„Der Kampf um die Beweise“: Das amerikanische Discovery-Verfahren im Vergleich zur Akteneinsicht in der Schweiz
Einleitung: Der Zusammenstoss der Rechtskulturen
Die Architektur der heutigen Rechtssysteme ist geprägt von einer grundlegenden philosophischen Divergenz, einer echten Trennlinie zwischen der angelsächsischen Tradition des Common Law und der römisch-germanischen Tradition des Zivilrechts. Im Zentrum dieser Debatte eine entscheidende Phase, der für die breite Öffentlichkeit jedoch oft unsichtbar bleibt: die Beweisaufnahme. In diesem Duell stehen sich zwei radikal unterschiedliche Modelle gegenüber: das amerikanische Discovery-Verfahren und das schweizerische System der Akteneinsicht.

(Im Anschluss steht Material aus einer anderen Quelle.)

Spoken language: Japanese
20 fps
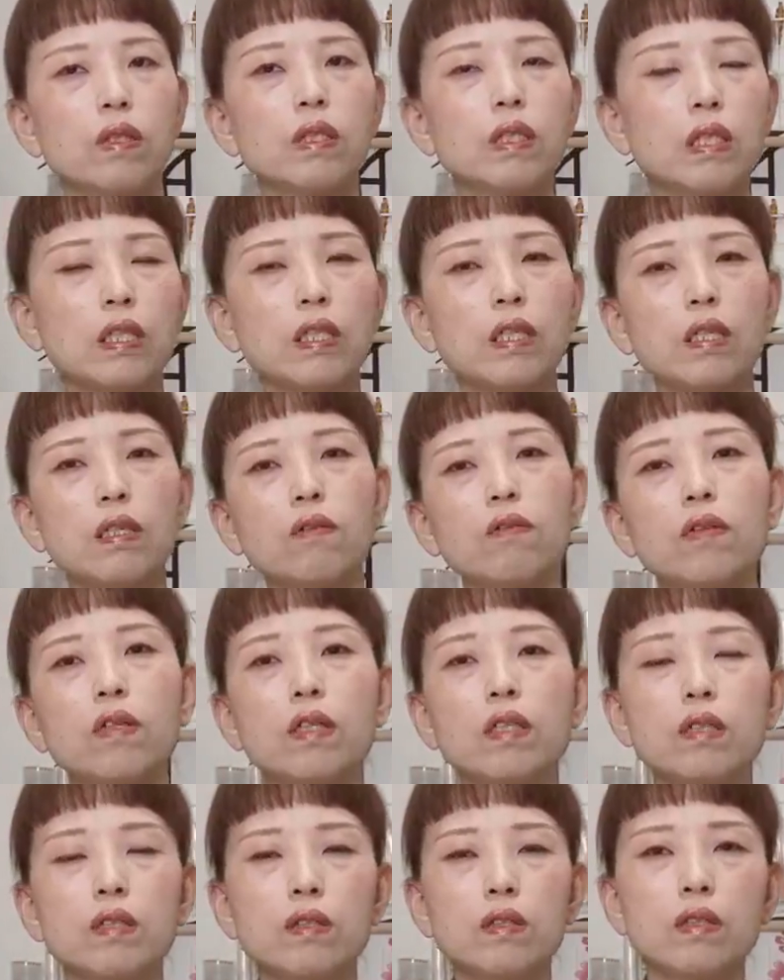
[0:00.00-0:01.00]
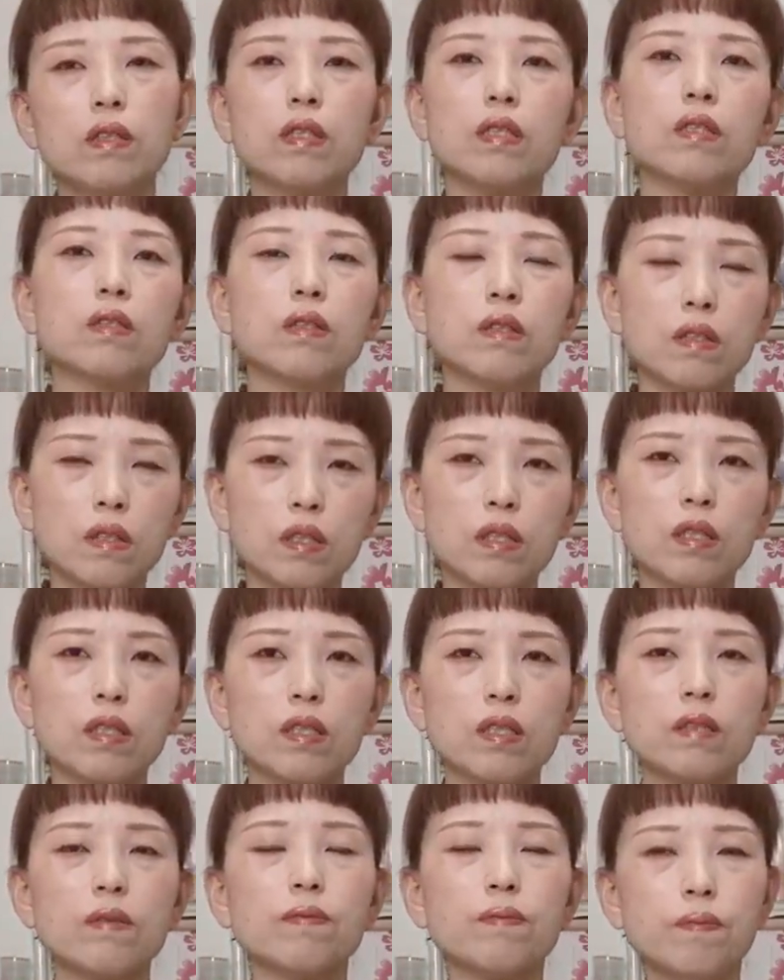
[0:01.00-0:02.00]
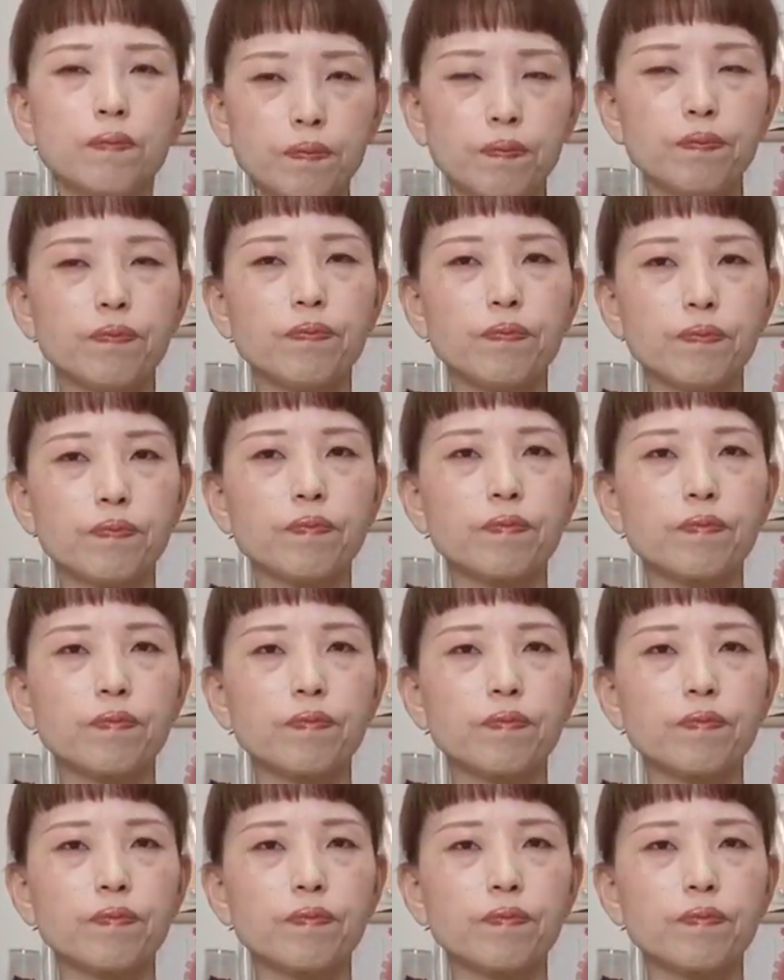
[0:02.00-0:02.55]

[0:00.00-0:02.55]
値段お安いですし、うん、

Dieser Kontrast wirft eine Frage auf, die über reine Verfahrenstechnik hinausgeht: Inwiefern spiegeln diese beiden Ansätze eine unterschiedliche Sichtweise auf die Rolle des Anwalts und den eigentlichen Zweck der Justiz wider? Soll das Recht auf die Feststellung einer materiellen Wahrheit unter der souveränen Kontrolle des Staates abzielen, oder soll es die Suche nach einer einvernehmlichen Wahrheit fördern, die aus der fairen Konfrontation zwischen zwei Gegnern hervorgeht? Durch die Analyse der Mechanismen der Discovery und ihrer Schutzvorkehrungen untersucht dieser Artikel die Spannungen zwischen der Effizienz privater Ermittlungen und den Erfordernissen eines fairen Verfahrens.